Personal information
- Full name: Trevor Butler
- Born: 6 December 1958 (age 67) Northampton, Northamptonshire, England
- Batting: Right-handed

Domestic team information
- 1986–1990: Buckinghamshire

Career statistics
| Competition | List A |
| Matches | 4 |
| Runs scored | 79 |
| Batting average | 19.75 |
| 100s/50s | –/– |
| Top score | 44 |
| Balls bowled | – |
| Wickets | – |
| Bowling average | – |
| 5 wickets in innings | – |
| 10 wickets in match | – |
| Best bowling | – |
| Catches/stumpings | –/– |
- Source: Cricinfo, 4 May 2011

= Trevor Butler (cricketer) =

English cricketer

Trevor Butler (born 6 December 1958) is a former English cricketer. Butler was a right-handed batsman. He was born in [Northampton],

Butler made his debut for Buckinghamshire in the 1986 Minor Counties Championship against Cheshire.
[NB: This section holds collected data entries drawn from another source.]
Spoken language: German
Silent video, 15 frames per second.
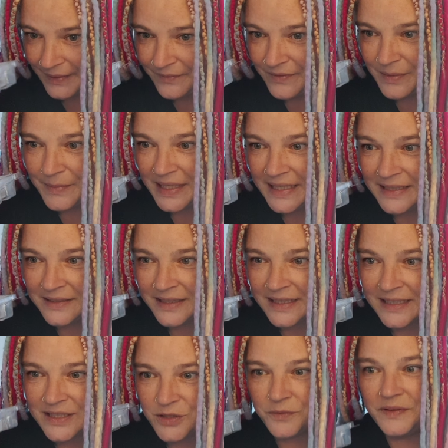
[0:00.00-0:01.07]
wenn man
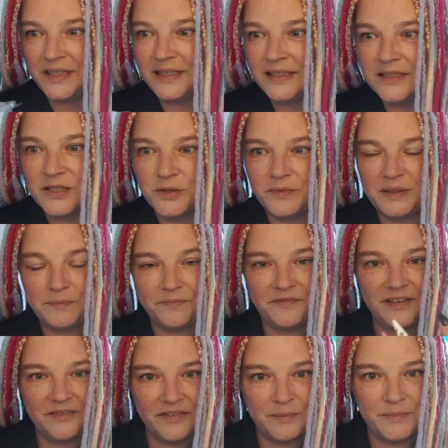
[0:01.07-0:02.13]
hinriecht, so wie ein, so wie ein
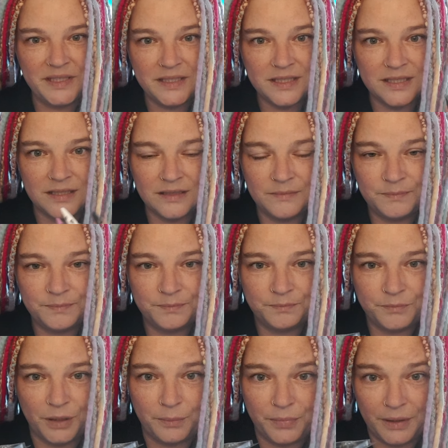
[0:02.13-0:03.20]

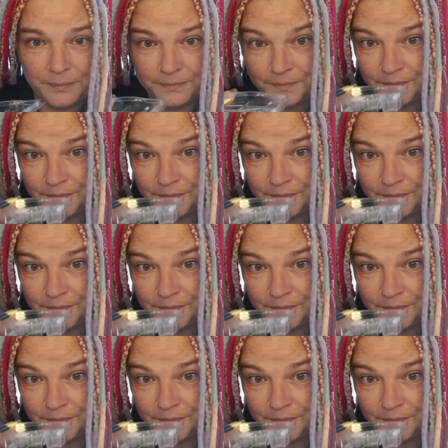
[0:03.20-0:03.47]
Pfefferminzbonbon,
Butler played Minor counties cricket for Buckinghamshire from 1986 to 1990, which included 20 Minor Counties Championship matches and a single MCCA Knockout Trophy match. In 1987, he made his List A debut against Somerset in the NatWest Trophy. He played 3 further List A matches for Buckinghamshire, the last coming against Nottinghamshire in the 1990 NatWest Trophy. In his 4 List A matches, he scored 79 runs at a batting average of 19.75, with a high score of 44.

He also played Second XI cricket for the Northamptonshire Second XI in 1977.